Читать «Голубая акула» онлайн - страница 39

Ирина Николаевна Васюченко

Вернувшись в двадцать третьем из Тифлиса, я среди прочих московских новостей узнал, что Любочка, к тому времени супруга горного инженера и мать двоих детей, в конце восемнадцатого скончалась от сыпняка. Рассказывали, что она была очень красивой и необыкновенно сдержанной — из тех, кого трудно узнать по-настоящему. Впрочем, разве я знал хотя бы того золотистого котенка, что когда-то нежился на берегу Истры, заставляя меня так ужасно выхваляться? Она была очаровательна, вот и все. Мир ее душе.

ГЛАВА ОДИННАДЦАТАЯ

«Жизнь, назначенная к бою»

Я уже начал посещать занятия в реальном училище, но далеко еще не опомнился от пережитых бед, когда в один из февральских вечеров к нам зашел Алеша Сидоров. Мама приняла его с распростертыми объятиями. Отец тоже был, по-видимому, доволен. Мы вчетвером пили кофий в гостиной и все время старательно улыбались, притворяясь, будто все благополучно, совсем как раньше.

Мне это давалось с трудом, да и Сидоров, похоже, сидел как на иголках. Покончив с кофием, он тотчас начал прощаться, но просил меня обязательно быть у них послезавтра в семь, так как «все соскучились». С излишней торопливостью я заверил, что приду, и проводил его до передней. Когда дверь закрылась, я почувствовал, что лицевые мускулы натруженно ноют от притворных улыбок.

К Сидоровым я тем не менее пошел. Даже просидел весь вечер с назойливым, бесконечно тоскливым ощущением, что все напрасно. Я ждал чуда, а оно не произошло. Эти люди, которых я любил, но главное — верил, что они могут все, тщетно пытались воскресить былую радость нашей дружбы. Алеша старался больше всех. Он много и мило шутил, рассказывал разные смешные случаи и был очень — слишком — внимателен ко мне. О скандале в гимназии никто не упомянул ни единым словом.

Короче, со мной обращались, как с тяжело больным. Даже Фурфыга, вместо того чтобы наскочить, как бывало, с неистовыми прыжками, подошла неслышно, деликатно поставила мне на колено две легкие пушистые лапки и вопросительно заглянула в лицо: «Что, бедняга? Худо тебе?»

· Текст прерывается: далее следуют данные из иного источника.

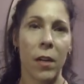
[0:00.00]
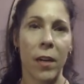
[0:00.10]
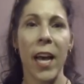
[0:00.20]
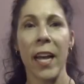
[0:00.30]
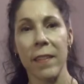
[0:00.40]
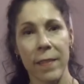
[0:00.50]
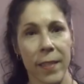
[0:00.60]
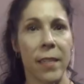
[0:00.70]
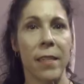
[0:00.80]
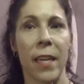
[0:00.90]

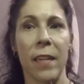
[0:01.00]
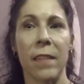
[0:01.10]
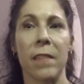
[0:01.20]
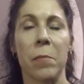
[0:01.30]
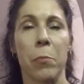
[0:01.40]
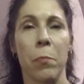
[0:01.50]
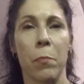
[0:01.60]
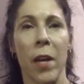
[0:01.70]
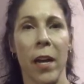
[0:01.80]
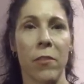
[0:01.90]
less intense
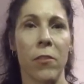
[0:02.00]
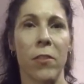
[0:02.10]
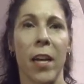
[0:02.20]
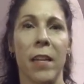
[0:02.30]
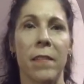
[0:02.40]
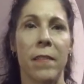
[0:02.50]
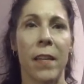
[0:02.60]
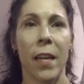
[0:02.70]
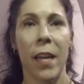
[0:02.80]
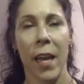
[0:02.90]

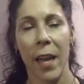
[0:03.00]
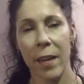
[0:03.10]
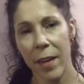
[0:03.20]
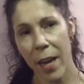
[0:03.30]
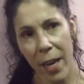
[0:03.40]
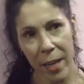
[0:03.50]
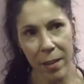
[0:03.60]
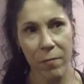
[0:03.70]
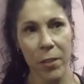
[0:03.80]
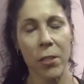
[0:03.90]
exercise. And high
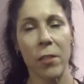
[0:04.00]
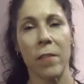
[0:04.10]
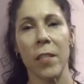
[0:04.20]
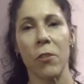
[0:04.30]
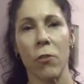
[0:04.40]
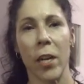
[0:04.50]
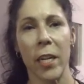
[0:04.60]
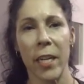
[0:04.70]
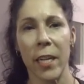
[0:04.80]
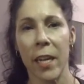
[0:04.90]
efficiency
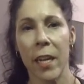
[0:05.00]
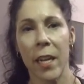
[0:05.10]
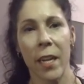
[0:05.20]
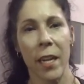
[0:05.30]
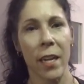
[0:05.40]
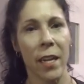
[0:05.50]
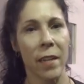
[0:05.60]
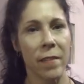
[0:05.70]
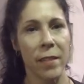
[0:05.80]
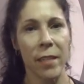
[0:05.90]
training
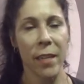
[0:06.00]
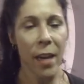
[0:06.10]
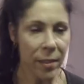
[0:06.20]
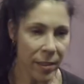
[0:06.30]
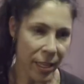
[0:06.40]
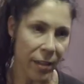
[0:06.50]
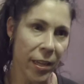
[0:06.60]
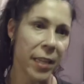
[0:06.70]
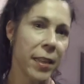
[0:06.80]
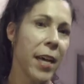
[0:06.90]
is nothing
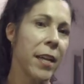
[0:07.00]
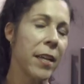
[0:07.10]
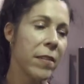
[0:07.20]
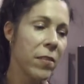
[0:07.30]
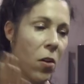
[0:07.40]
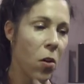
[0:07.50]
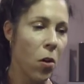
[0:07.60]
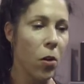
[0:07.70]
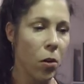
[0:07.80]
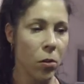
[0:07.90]
like that. It's
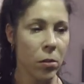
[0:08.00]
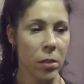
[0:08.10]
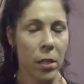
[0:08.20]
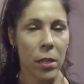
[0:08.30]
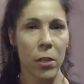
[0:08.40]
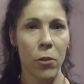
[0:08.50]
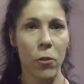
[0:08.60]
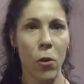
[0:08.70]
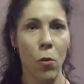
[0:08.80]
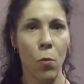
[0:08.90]
all,
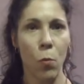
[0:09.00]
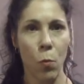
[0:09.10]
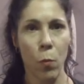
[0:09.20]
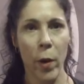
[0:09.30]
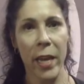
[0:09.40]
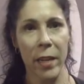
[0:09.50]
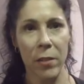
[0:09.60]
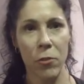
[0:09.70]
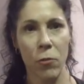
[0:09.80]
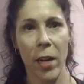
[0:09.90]

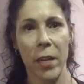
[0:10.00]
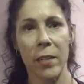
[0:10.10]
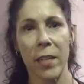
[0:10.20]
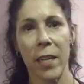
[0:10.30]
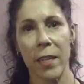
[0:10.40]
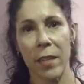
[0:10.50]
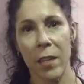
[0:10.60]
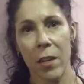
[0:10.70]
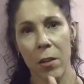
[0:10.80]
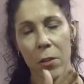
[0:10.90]
weight directed,
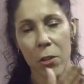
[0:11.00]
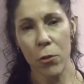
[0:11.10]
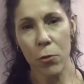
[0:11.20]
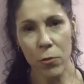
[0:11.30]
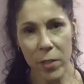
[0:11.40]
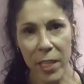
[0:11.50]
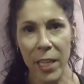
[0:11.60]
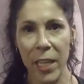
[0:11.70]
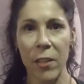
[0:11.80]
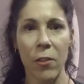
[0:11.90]

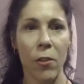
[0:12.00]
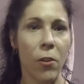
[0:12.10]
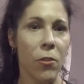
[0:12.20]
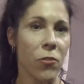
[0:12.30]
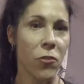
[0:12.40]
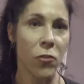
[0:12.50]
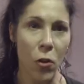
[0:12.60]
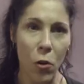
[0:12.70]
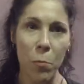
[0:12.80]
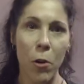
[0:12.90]
using either
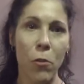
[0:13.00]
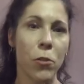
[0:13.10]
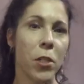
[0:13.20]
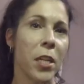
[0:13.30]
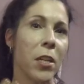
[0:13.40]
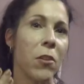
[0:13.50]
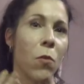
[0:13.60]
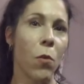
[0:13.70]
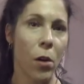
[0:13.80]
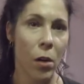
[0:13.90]
slow motion
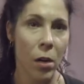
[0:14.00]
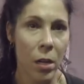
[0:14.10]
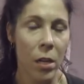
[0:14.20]
or,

Я понимал, как они все великодушны. Говорил себе, что должен быть благодарен. А хотелось одного — поскорее уйти. Напоследок Варя села за фортепьяно и, ласково поглядывая на меня, спела романс, которого мне больше не привелось слышать — ни прежде, ни потом.

Играй, покуда над тобою Еще безоблачна лазурь; Играй с людьми, играй с судьбою, Ты — жизнь, назначенная к бою, Ты — сердце, жаждущее бурь.

Когда прощались, Алеша стиснул мне руку и печально молвил:

— Приходи.

— Спасибо. Приду непременно, — кивнул я.

Никто при этом не сказал когда. И оба понимали, что это значит. Вечер был теплый, безветренный. Пахло свежевыпавшим снегом и почему-то мандаринами. В голове вертелись строки Вариного романса. Кажется, она хотела меня подбодрить. Смешно! Мне было тринадцать лет, и никакой безоблачной лазури, если понимать оную в подобающем аллегорическом смысле, я над своей дурацкой головой не мог ни вообразить, ни хотя бы вспомнить. А уж с играми было покончено, разумеется, навсегда.